PSIV-21 Time course and peak response of inflammation and tissue zinc transporters during LPS-induced sepsis in nursery pigs fed pharmacological levels of dietary zinc and copper

Abstract

Abstract This study evaluated the effects of lipopolysaccharide (LPS) injection on the immune response over a 24-h period in nursery pigs. Pigs consumed corn-soybean meal-based diets with added pharmacological levels of ZnO (d 0–14) and CuSO4 (d 14–23). On d 23, thirty pigs were randomly blocked based on BW and sex to one of five-time points (h 0 baseline, 3, 6, 12, and 24 post-challenge) and injected with a single i.m. LPS (O55:B5) at 12 μg/kg BW. At each time point, BW, rectal temperature (RT), and blood samples (n = 30, 24, 18, 12, and 6 per time point, respectively) were collected before one block (n = 6) was euthanized for liver and duodenum collection. Tissue samples were quantified for interleukin-6 (IL-6), zinc transporters (duodenal Zip4 and hepatic Zip14), and metallothionein-1 (MT-1) mRNA expression. Data were analyzed using PROC GLIMMIX of SAS with pig as the experimental unit. Following LPS, RT increased from h 0 to 6 (P < 0.05), and serum TNF-α increased from h 0 to 3 (P < 0.0001).

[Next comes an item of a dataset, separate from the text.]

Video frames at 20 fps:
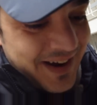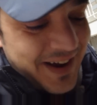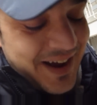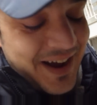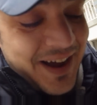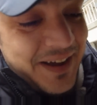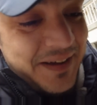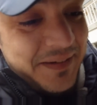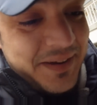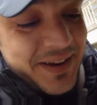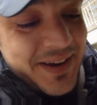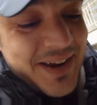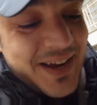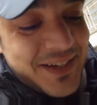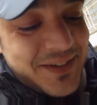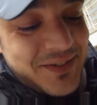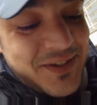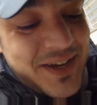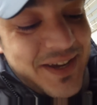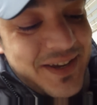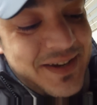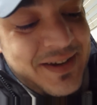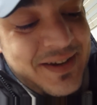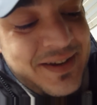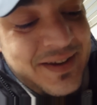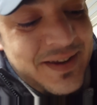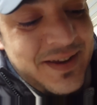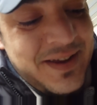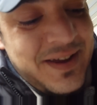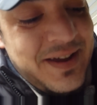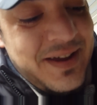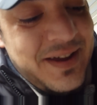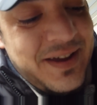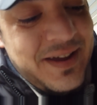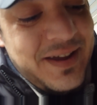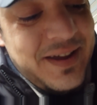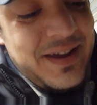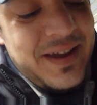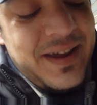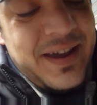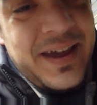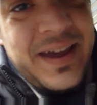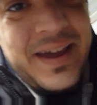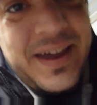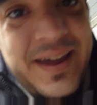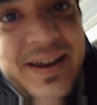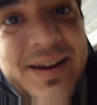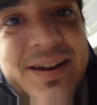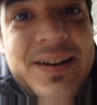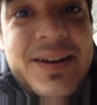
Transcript: I gotta get a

Serum zinc and copper decreased (P < 0.01) from h 0 to 6, and h 0 to 12, respectively. Serum C-reactive protein tended to increase linearly following LPS (P = 0.10). LPS upregulated duodenal Zip4 and MT-1 (P < 0.05) at h 12 and 24, respectively, while all hepatic genes increased (P < 0.01) at h 3 post-challenge. Duodenal IL-6 did not change over time (P > 0.05). Quantification of mRNA expression displayed a positive correlation (P < 0.01) among hepatic IL-6, Zip14, and MT-1 in pairwise comparisons. In summary, LPS challenge induces fever and hepatic inflammation with consequent increases in hepatic and duodenal zinc importers, and their metal-binding protein, along with decreases in serum zinc and copper concentrations. However, our data indicate that pigs recover within 24-hour post-challenge.